その後ブロードウェイでミュージカル化され、トニー賞で作品賞、主演女優賞、主演男優賞などに輝いた。今回、新たにミュージカル版を映画化したのがこの作品である。
これが素晴らしい出来で、滅多にない事なのだが舞台版より良いと思う。
差別に対する重たいテーマだが、全てがウィットに富み重さ感じさず明るく楽しい。全ての登場人物がキュートで魅力的。人と違うとゆう事は、どれほど貴重で素晴らしい事か。
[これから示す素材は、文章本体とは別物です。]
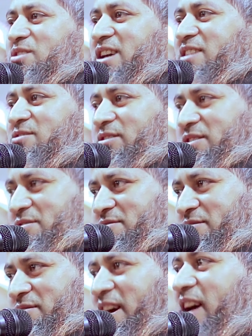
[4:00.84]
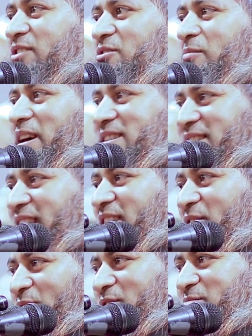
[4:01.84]
মশাই যথেষ্ট এত
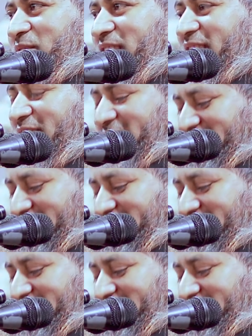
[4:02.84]
মাস্তানি করস বেটা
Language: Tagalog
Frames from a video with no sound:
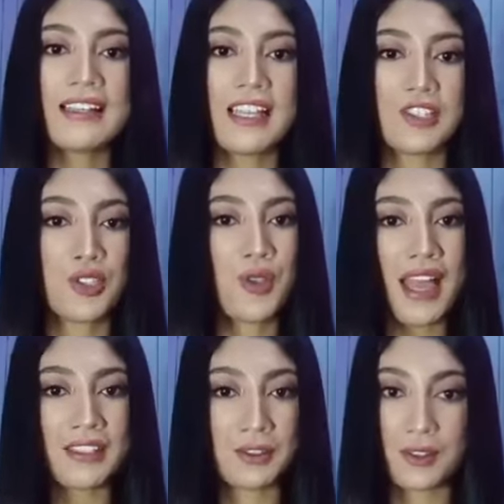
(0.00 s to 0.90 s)
that you
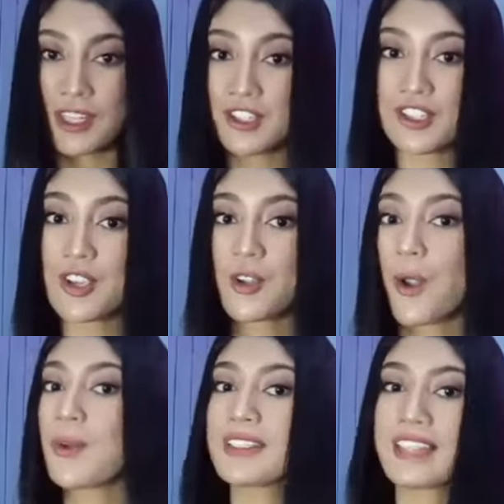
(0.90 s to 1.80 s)
had reached
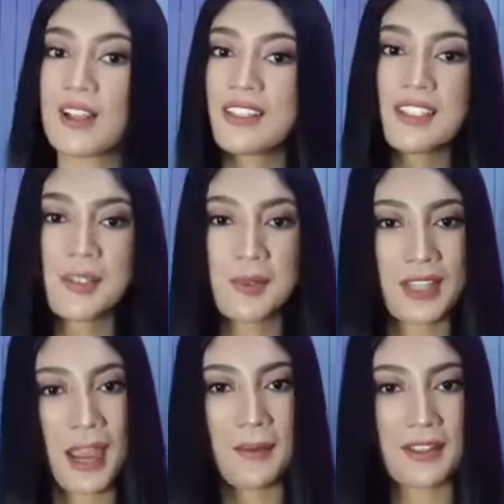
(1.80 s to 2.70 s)
your 1,000
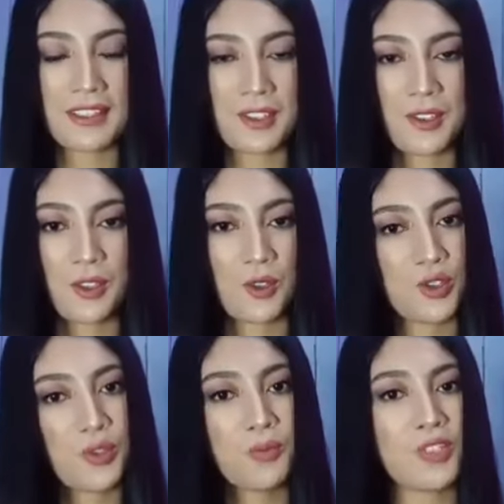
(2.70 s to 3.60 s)
subscribers on your
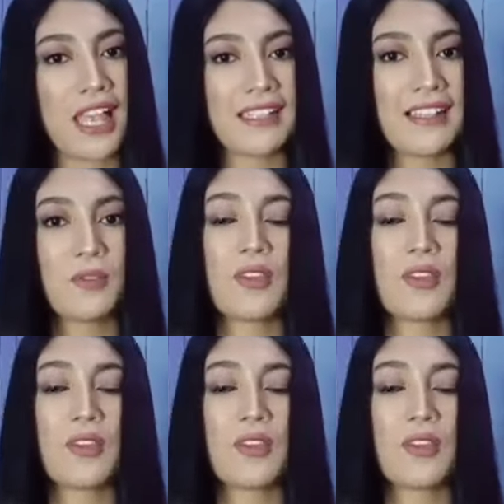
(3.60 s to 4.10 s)
YouTube channel.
映画館で見終わった後、思わずスタンディング・オベーションしそうになった。
今作がデビューのニッキー。オープニングの遠景ショットから始まる“Good Morning Baltimore”から見事な歌を聞かせてくれる。なんとも気持ちの良いオープニングだ。久々のミュージカル映画出演となるジョン・トラヴォルタの「母親役=エドナ」も話題のひとつ。X-MENのジェームス・マースデンはこんなに歌えるなんて知らなかった。クイーン・ラティファの公民権運動を連想させる魂の歌、クリストファー・ウォーケンの父親像、ディズニーチャンネルのTV映画『ハイスクールミュージカル』でブレイクしたザック・エフロンの清々しい魅力、ミシェル・ファイファーのヒールぶり・・・等など。どこを取っても魅力満載だ。
振付もいい。アダム・シャンクマン監督は元々ダンサー・振付家で今作では自ら振付もしている。
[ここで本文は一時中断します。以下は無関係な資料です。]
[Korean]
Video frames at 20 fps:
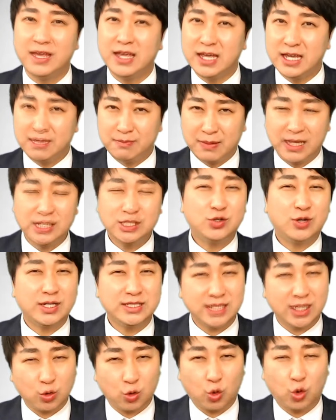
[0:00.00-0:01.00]

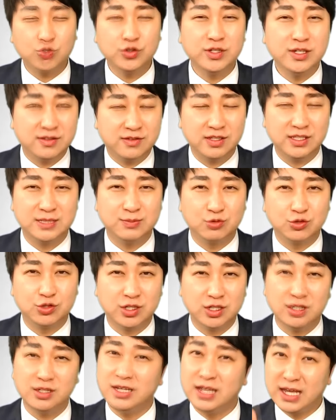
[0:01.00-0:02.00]
매출화재 코드 있으신
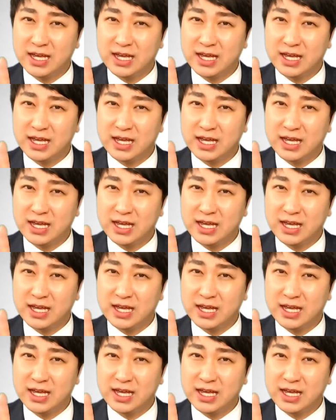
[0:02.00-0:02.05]
분들은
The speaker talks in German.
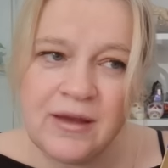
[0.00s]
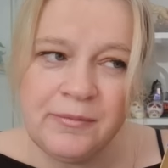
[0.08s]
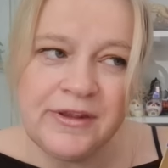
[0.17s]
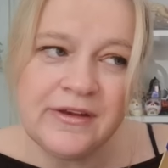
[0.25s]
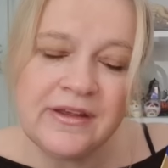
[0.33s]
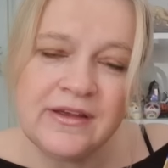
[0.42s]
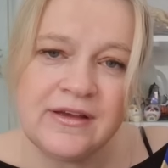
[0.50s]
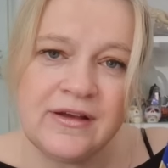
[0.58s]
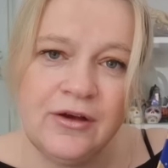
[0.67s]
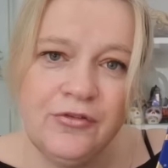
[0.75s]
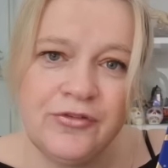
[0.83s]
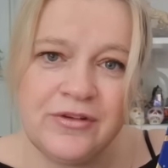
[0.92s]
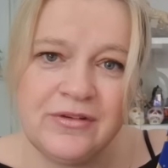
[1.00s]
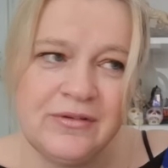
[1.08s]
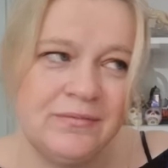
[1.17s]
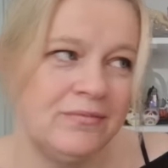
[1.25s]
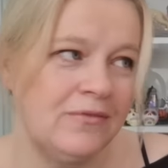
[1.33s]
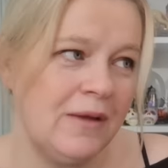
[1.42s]
Habt ihr den gekauft?
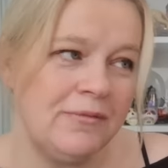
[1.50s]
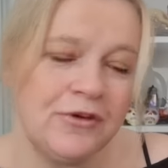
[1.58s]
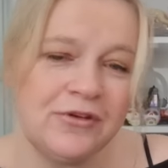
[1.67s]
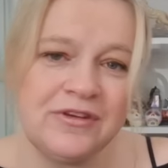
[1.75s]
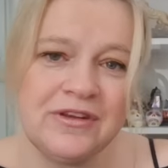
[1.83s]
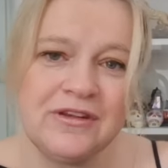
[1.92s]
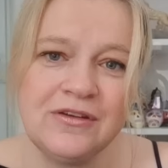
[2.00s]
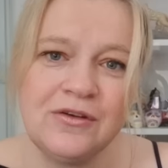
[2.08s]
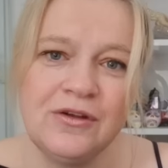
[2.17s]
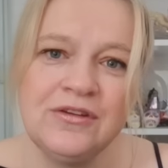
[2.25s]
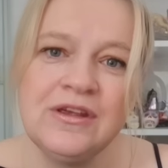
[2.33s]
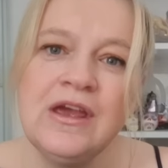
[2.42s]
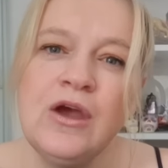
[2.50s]
Ähm, habt ihr euch den gegönnt?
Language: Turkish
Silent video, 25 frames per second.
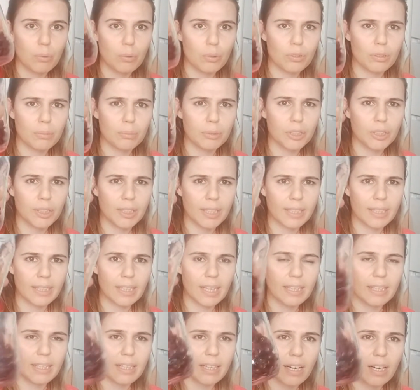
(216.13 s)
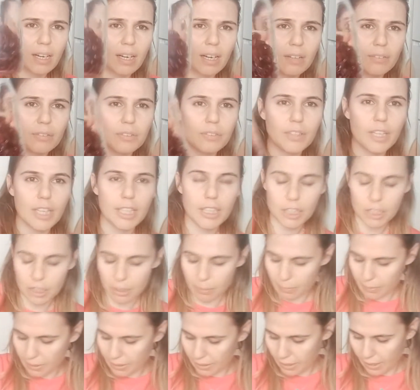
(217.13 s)
Böyle bir şeyler. Hafif
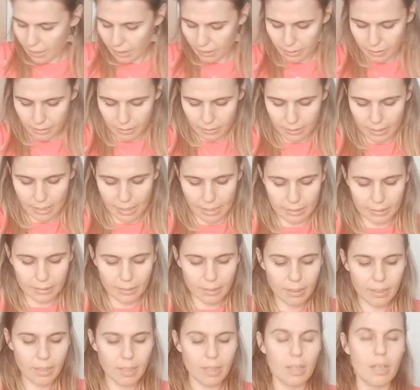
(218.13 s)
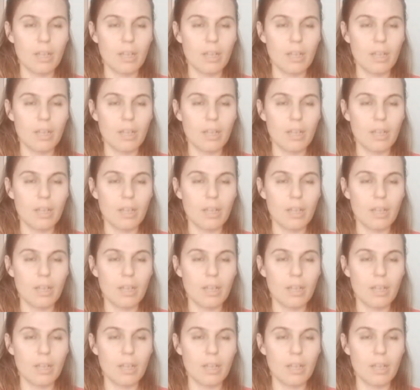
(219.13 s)
ekşim, trak yani.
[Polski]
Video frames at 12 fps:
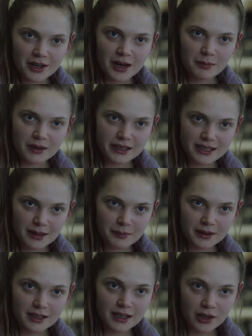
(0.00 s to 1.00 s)
była
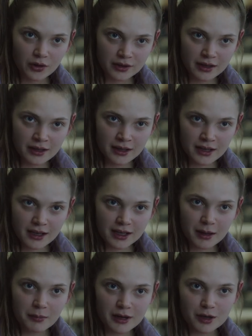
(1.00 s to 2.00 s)
koordynacja tego.
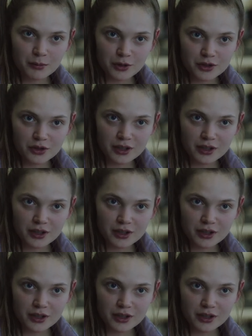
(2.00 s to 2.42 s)
E, no i później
踊れる為、映像のテンポが素晴らしいのだ。テンポはミュージカルでは重要。舞台であれば踊りだけではない、舞台装置や転換までも音楽に乗っていないと高揚感が出ない。ミュージカル映画であれば映像が音楽に上手く乗っていないとミュージック・ビデオみたいになってしまう。リズム感・テンポ感のない監督は大抵それで躓いている。作品のテーマ・脚本・スコア・衣装・振付・キャスト等、全てにおいて近年稀に見る傑作となっている。
やや質感に欠ける感はあるが、発色も良く、色彩の豊かさを堪能できるトーンになっている。
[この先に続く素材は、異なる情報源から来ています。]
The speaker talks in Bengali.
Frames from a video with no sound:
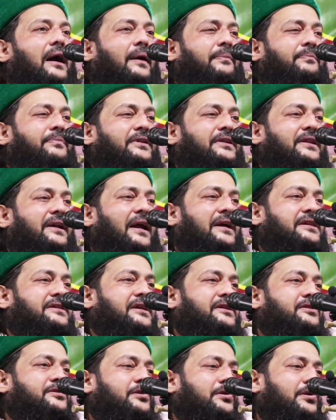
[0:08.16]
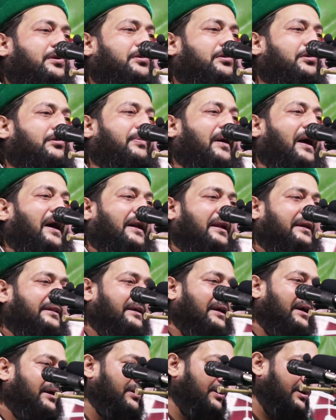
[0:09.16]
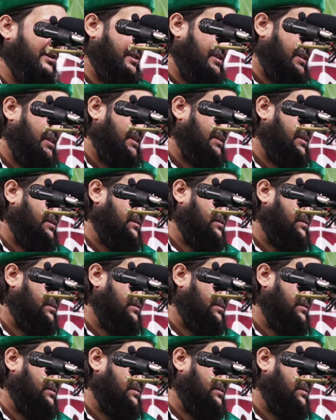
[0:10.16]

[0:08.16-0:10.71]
আপনাদের আসার জন্য কোনো ভাড়া দেয়া হয়েছে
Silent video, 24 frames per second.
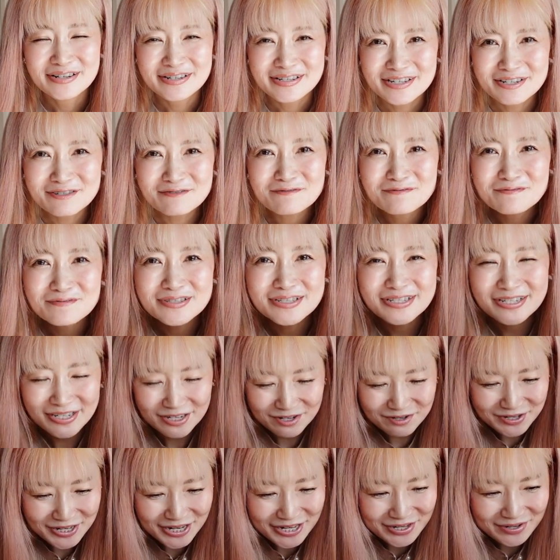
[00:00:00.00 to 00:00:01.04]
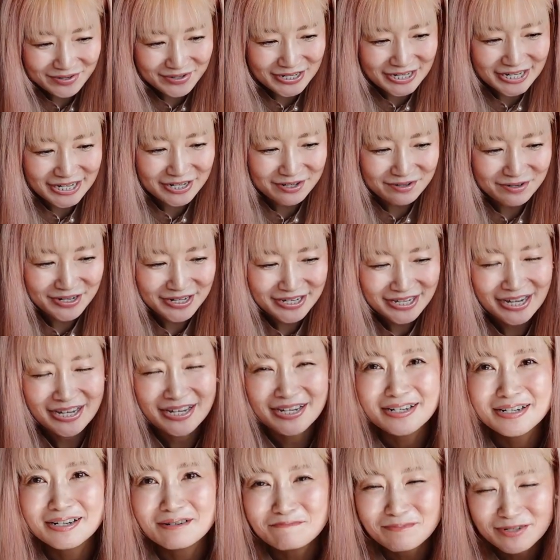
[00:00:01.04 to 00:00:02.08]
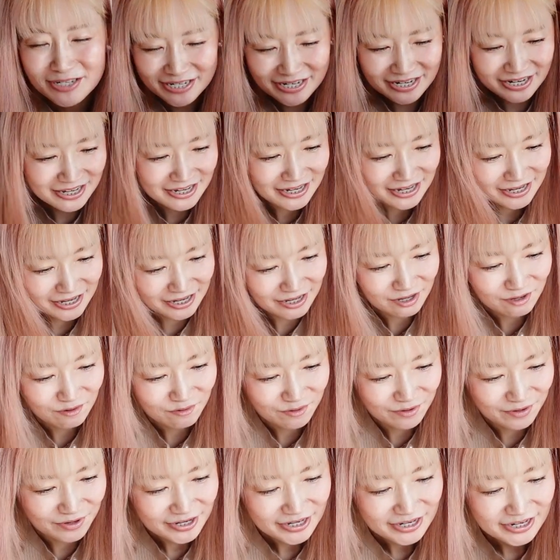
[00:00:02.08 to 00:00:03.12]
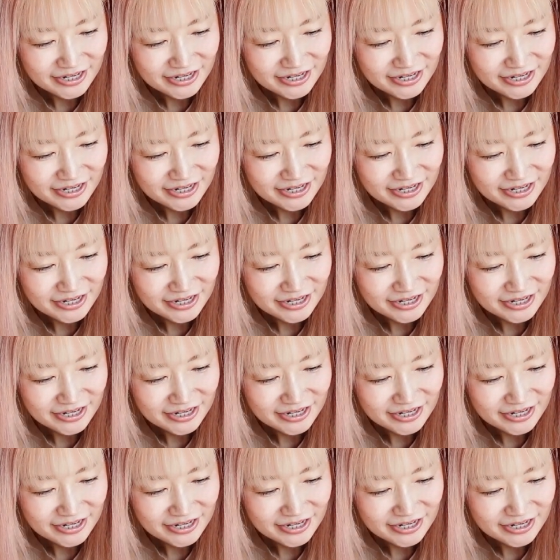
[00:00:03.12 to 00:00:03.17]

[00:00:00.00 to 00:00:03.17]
着心地に良さそうに聞こえないかもしれないけど、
バラエティに富み、広がりを感じるサウンドは、これぞミュージカル映画の醍醐味。
ラスト、圧巻の“You Can’t Stop the Beat”で気持ちよく〆た後は、充実した特典も楽しんで頂きたい。充実の特典ディスク、Picture in Picture機能(♪見ながら解説♪)で本編を再生しながら小窓で見る製作秘話も高く評価したい。
ダンスレッスンで振付を覚えたら踊りたくなるはず。
隔離ではなく融合を最高のキャスト、ナンバー・ダンス・脚本を以って高らかに謳うBlu-ray『ヘアスプレー』。これは間違いなく今期No,1のお奨め。